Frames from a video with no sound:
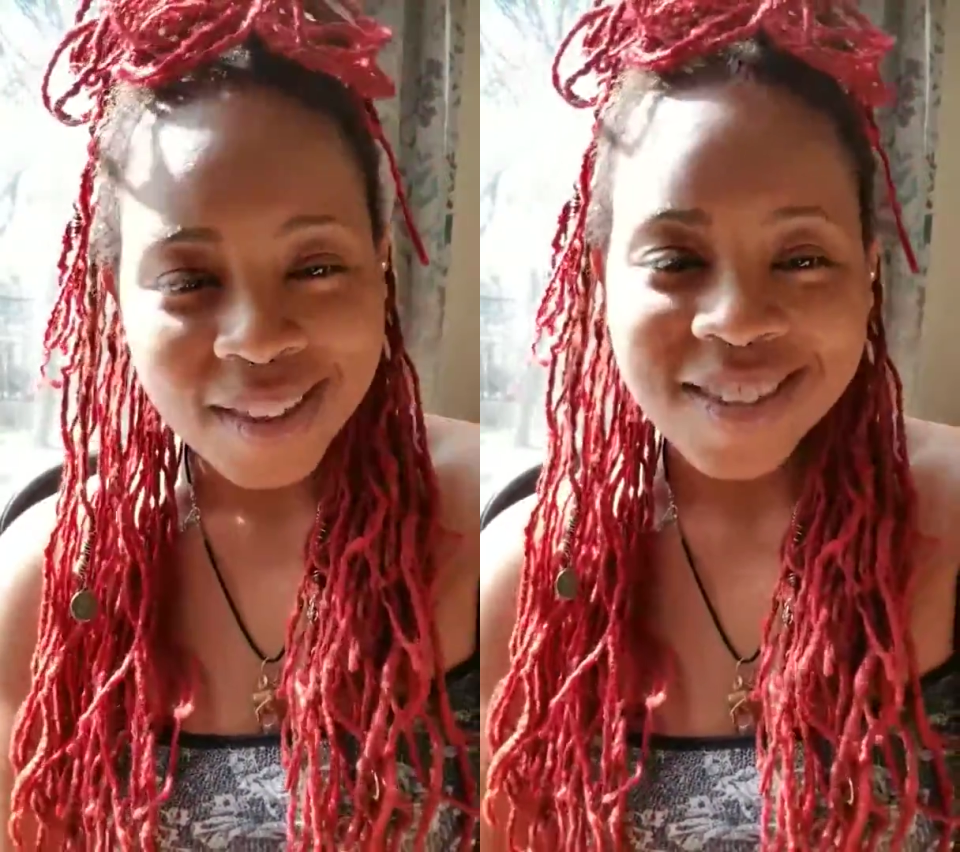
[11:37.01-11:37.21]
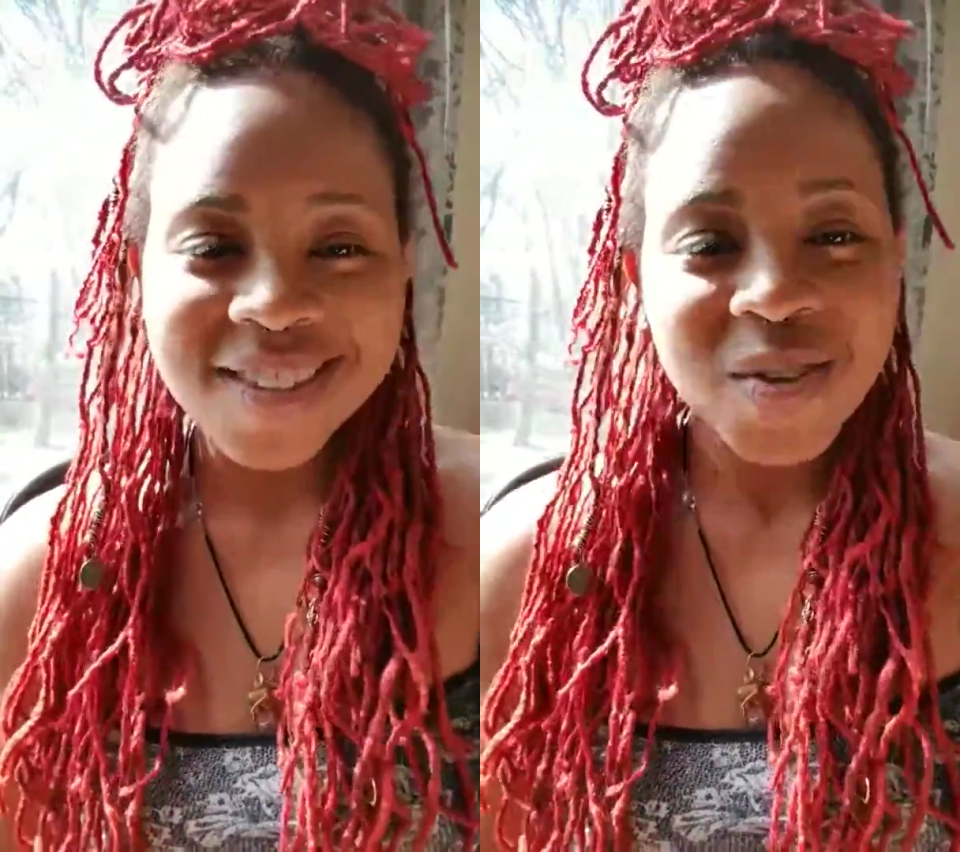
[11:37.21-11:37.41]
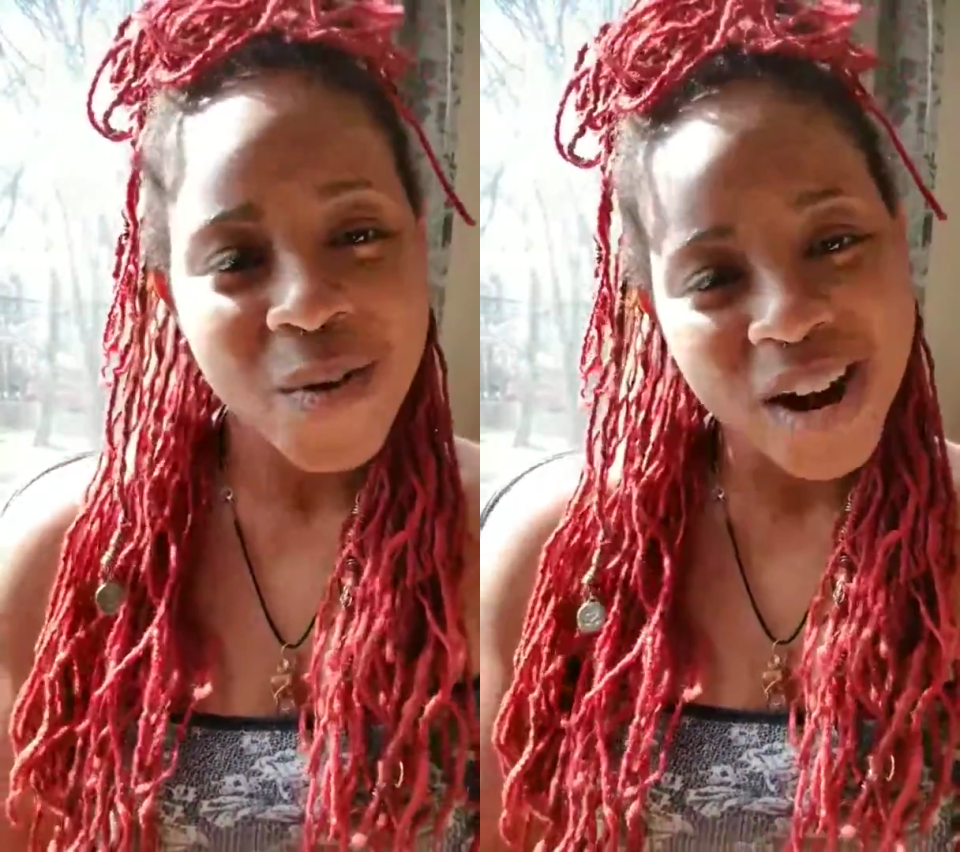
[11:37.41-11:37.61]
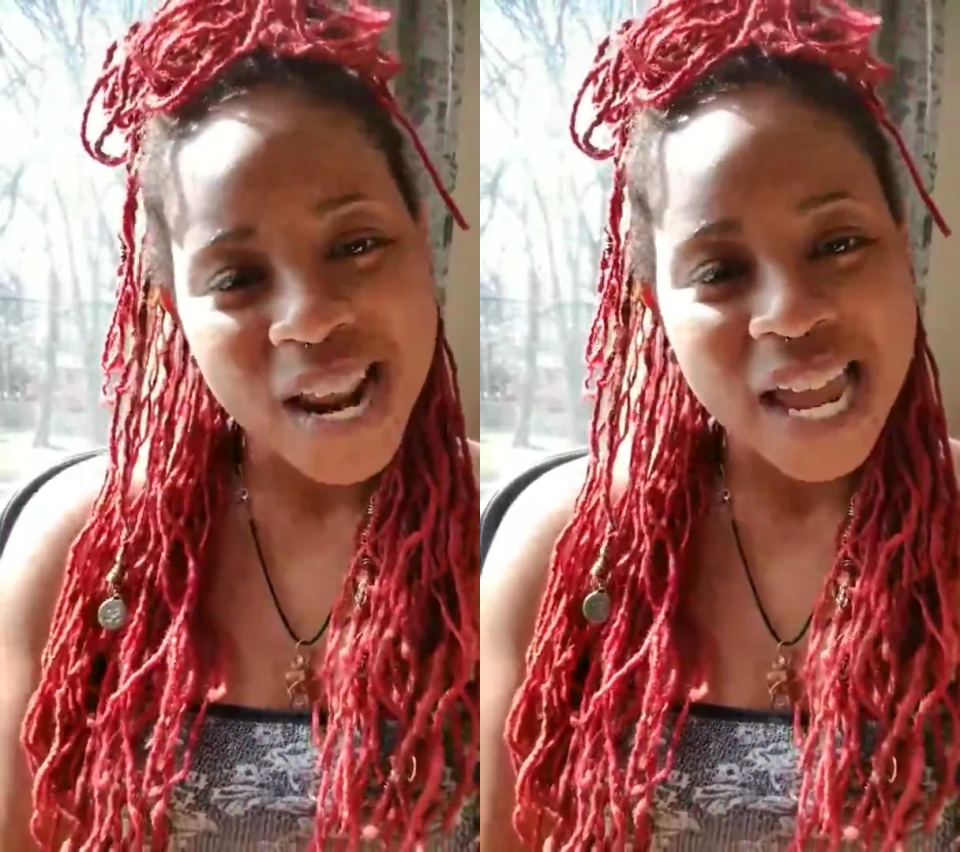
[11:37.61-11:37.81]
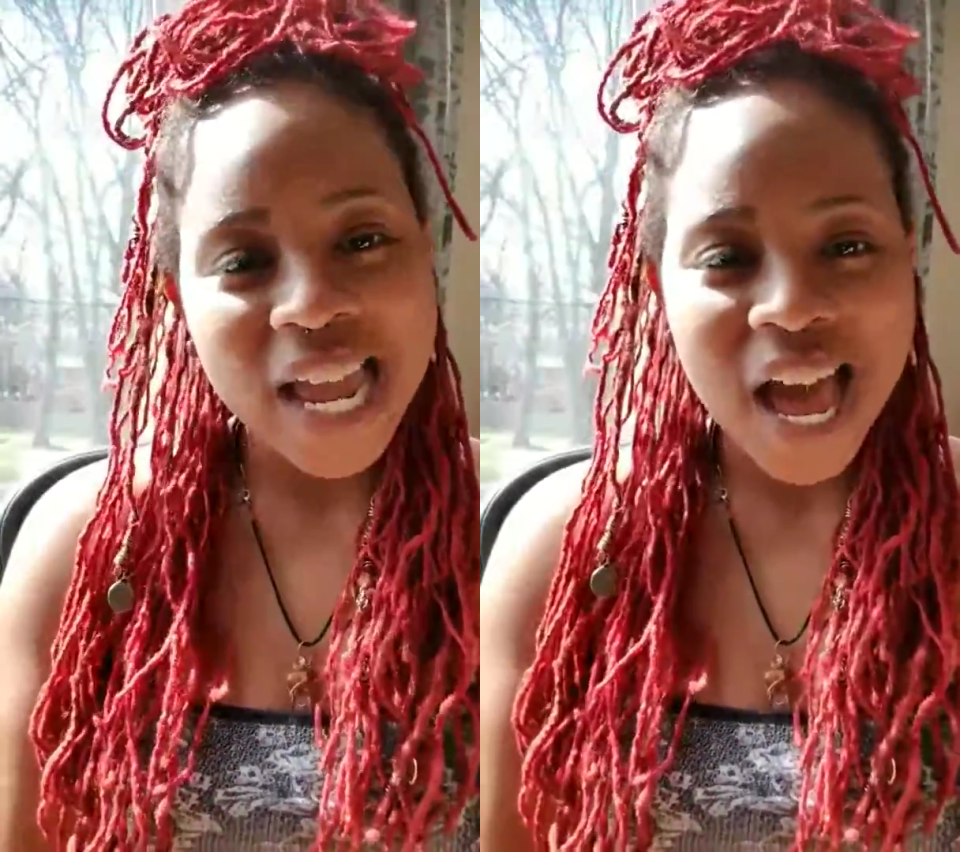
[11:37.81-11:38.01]
This is the
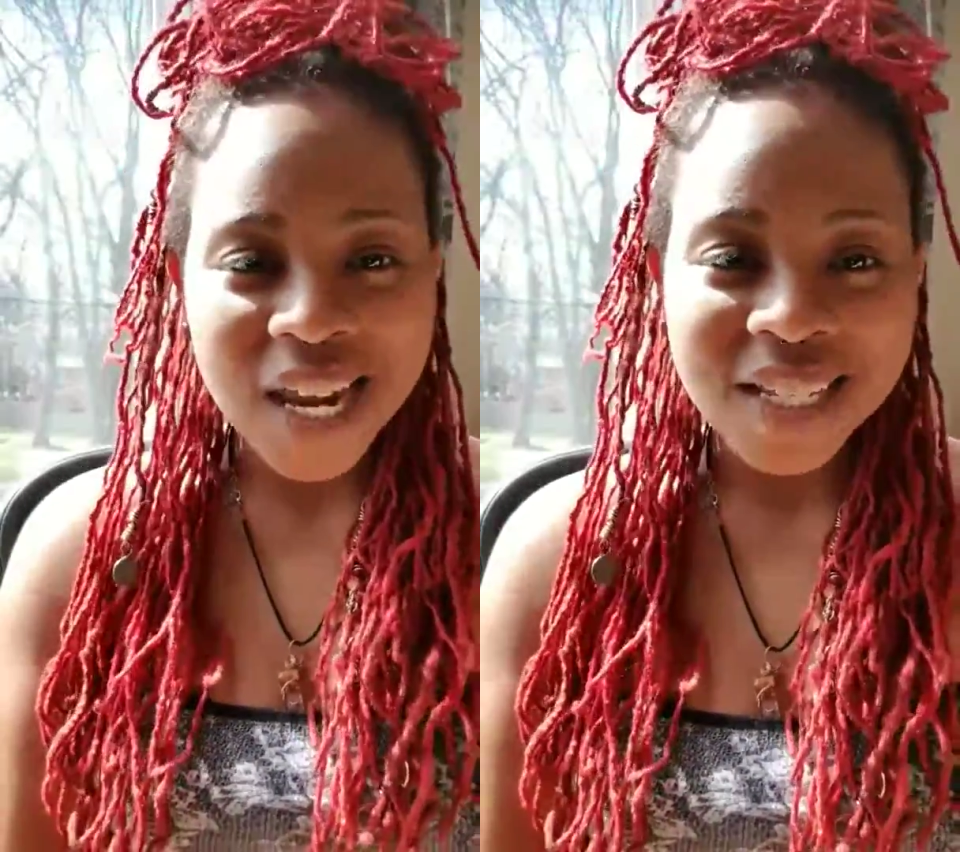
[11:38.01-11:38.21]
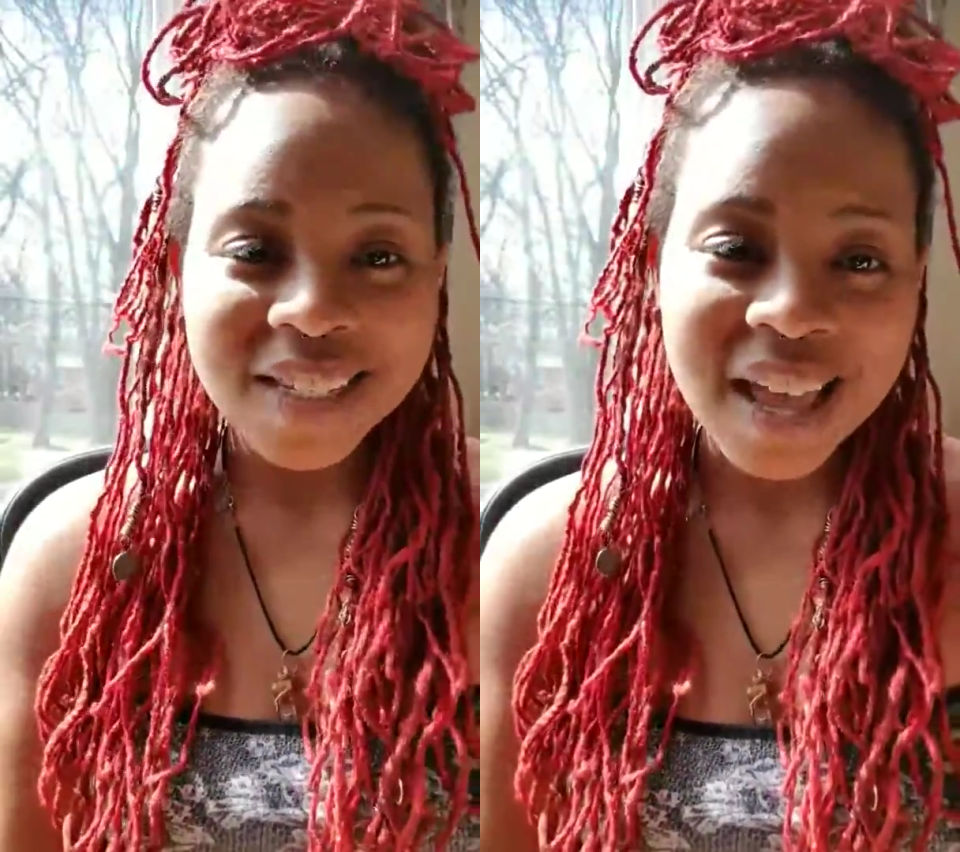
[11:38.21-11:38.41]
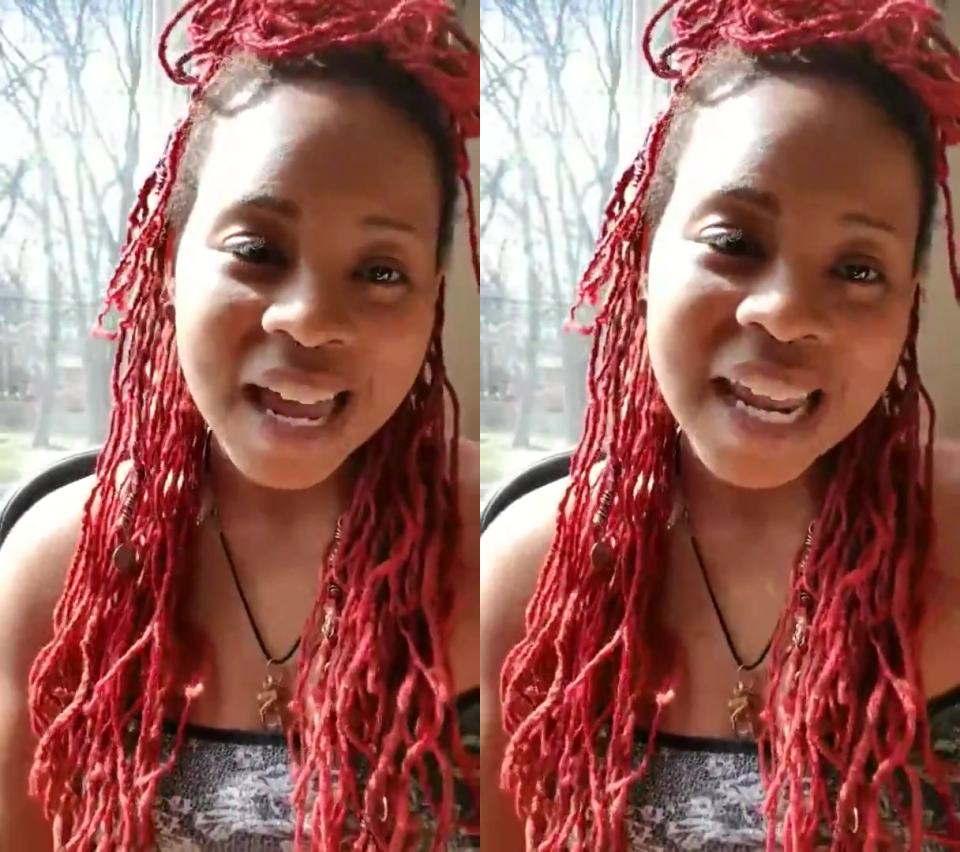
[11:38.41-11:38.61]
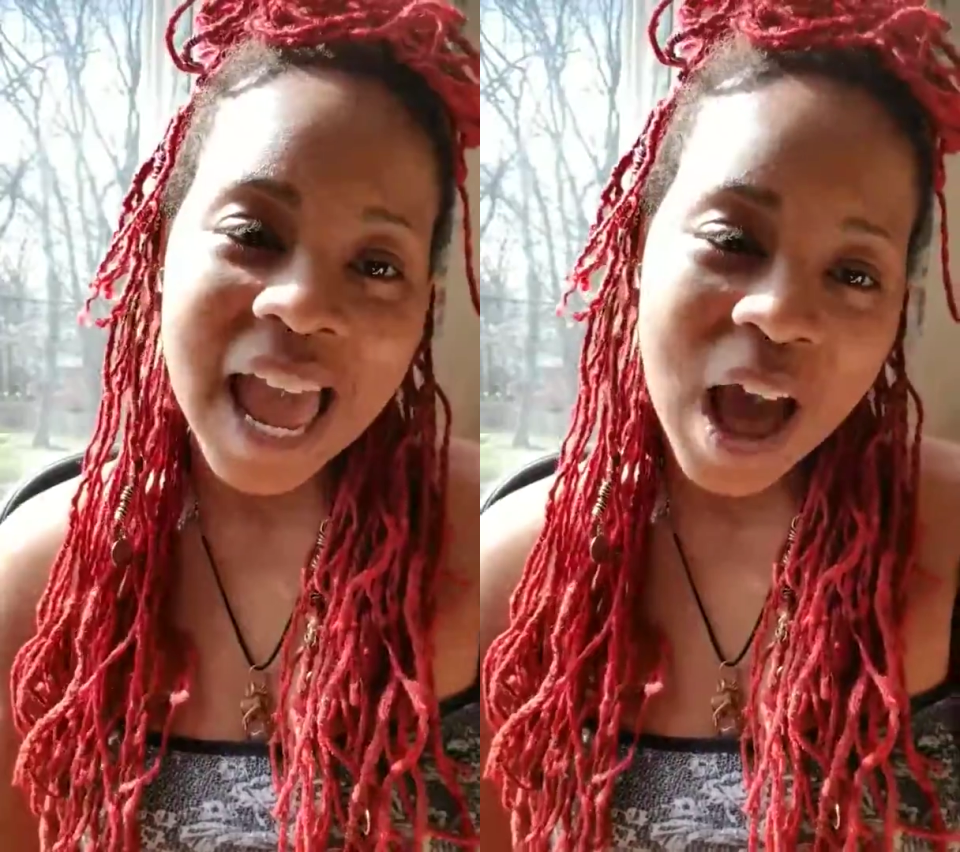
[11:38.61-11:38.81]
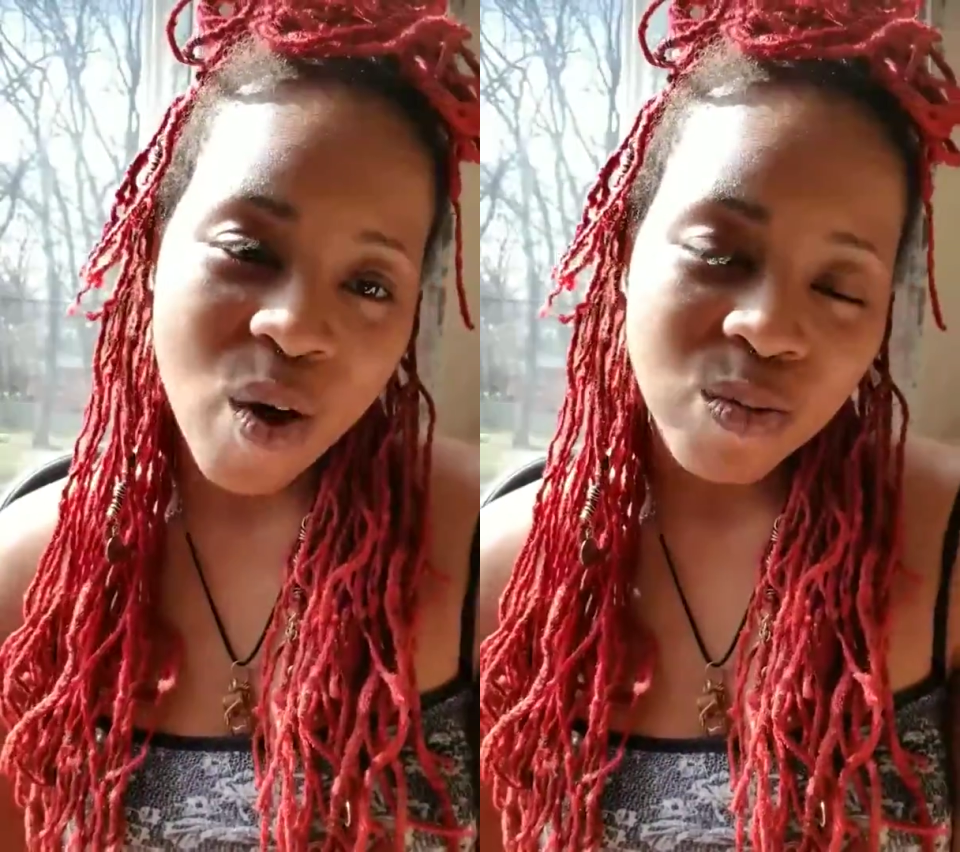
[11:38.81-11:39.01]
Orgonite Goddess signing
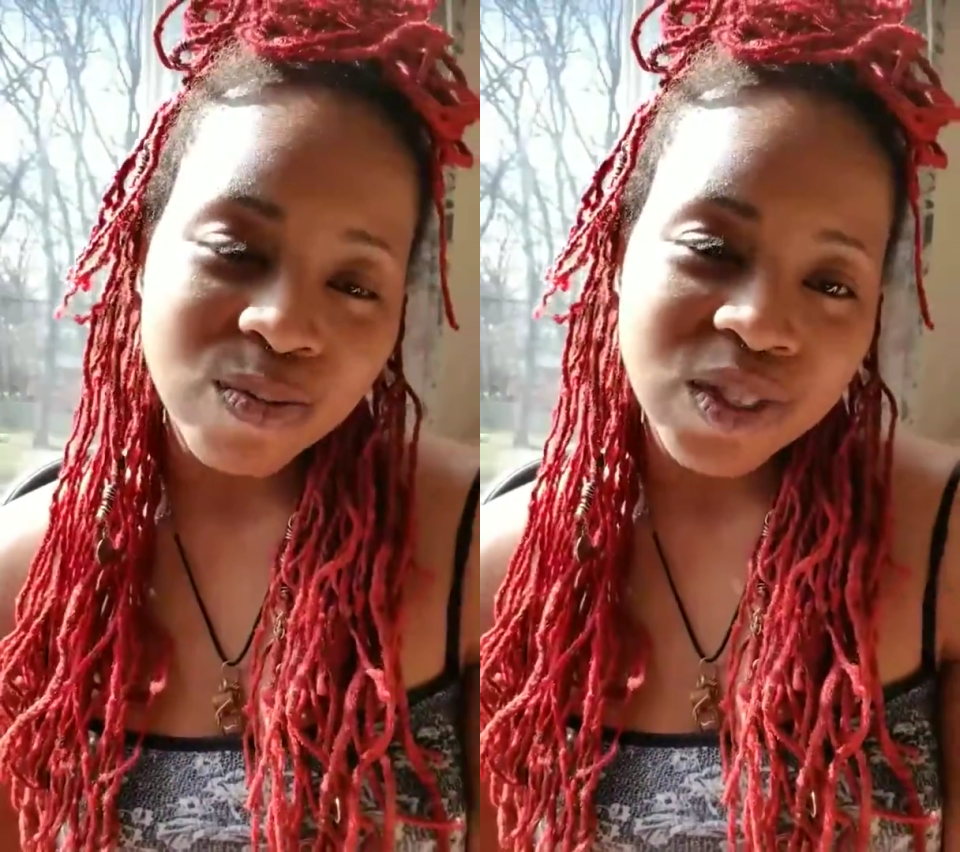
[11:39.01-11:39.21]
out.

Work item:
Only the pictures are to be left out; write out all the other data exactly.

Written reply:
Frames from a video with no sound:
[11:37.01-11:37.21]
[11:37.21-11:37.41]
[11:37.41-11:37.61]
[11:37.61-11:37.81]
[11:37.81-11:38.01]
This is the
[11:38.01-11:38.21]
[11:38.21-11:38.41]
[11:38.41-11:38.61]
[11:38.61-11:38.81]
[11:38.81-11:39.01]
Orgonite Goddess signing
[11:39.01-11:39.21]
out.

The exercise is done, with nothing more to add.